### [Exercise]
Every entry is to be returned as it stands, apart from the pictures.

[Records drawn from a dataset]
☆ ☆ ☆ ☆ ☆

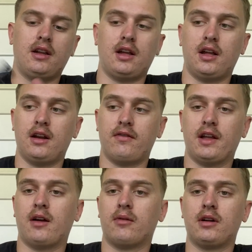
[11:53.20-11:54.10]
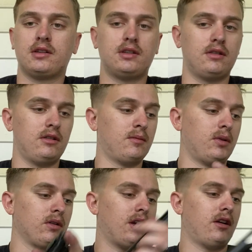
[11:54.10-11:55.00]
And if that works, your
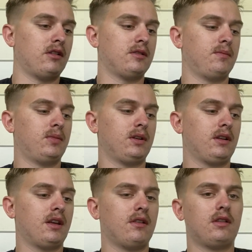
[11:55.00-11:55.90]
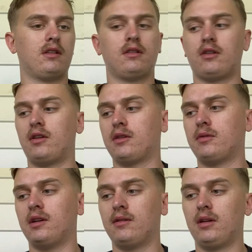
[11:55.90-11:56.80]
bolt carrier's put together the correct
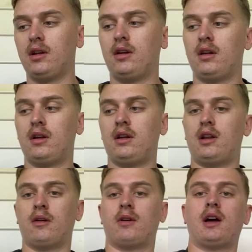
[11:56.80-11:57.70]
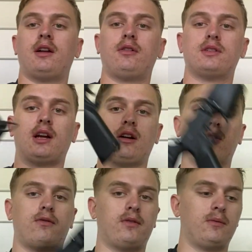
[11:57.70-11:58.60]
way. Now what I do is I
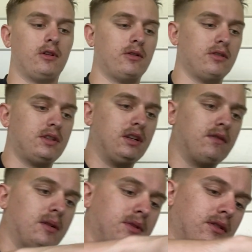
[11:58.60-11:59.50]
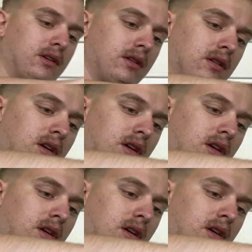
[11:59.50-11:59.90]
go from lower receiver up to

☆ ☆ ☆ ☆ ☆

### [Task output]
[11:53.20-11:54.10]
[11:54.10-11:55.00]
And if that works, your
[11:55.00-11:55.90]
[11:55.90-11:56.80]
bolt carrier's put together the correct
[11:56.80-11:57.70]
[11:57.70-11:58.60]
way. Now what I do is I
[11:58.60-11:59.50]
[11:59.50-11:59.90]
go from lower receiver up to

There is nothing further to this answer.